(Source records)
+++
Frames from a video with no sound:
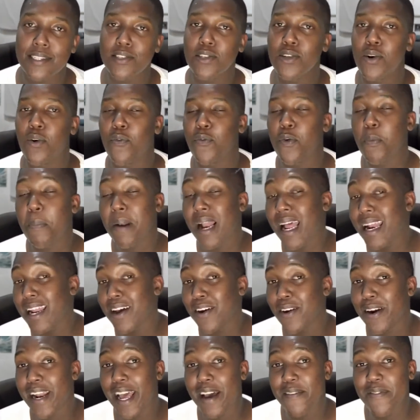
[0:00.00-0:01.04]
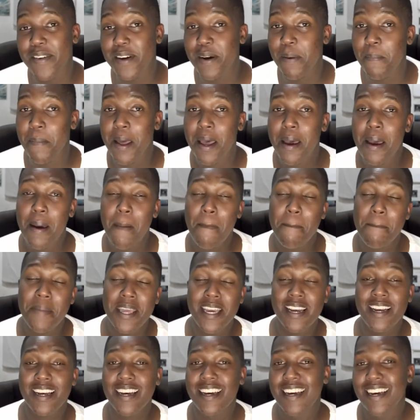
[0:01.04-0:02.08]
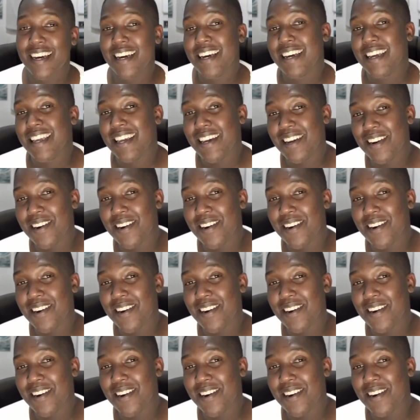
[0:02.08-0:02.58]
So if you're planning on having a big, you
+++
» ASSIGNED TASK
Could you write out the records again exactly, omitting each image?

» WRITTEN REPLY
Frames from a video with no sound:
[0:00.00-0:01.04]
[0:01.04-0:02.08]
[0:02.08-0:02.58]
So if you're planning on having a big, you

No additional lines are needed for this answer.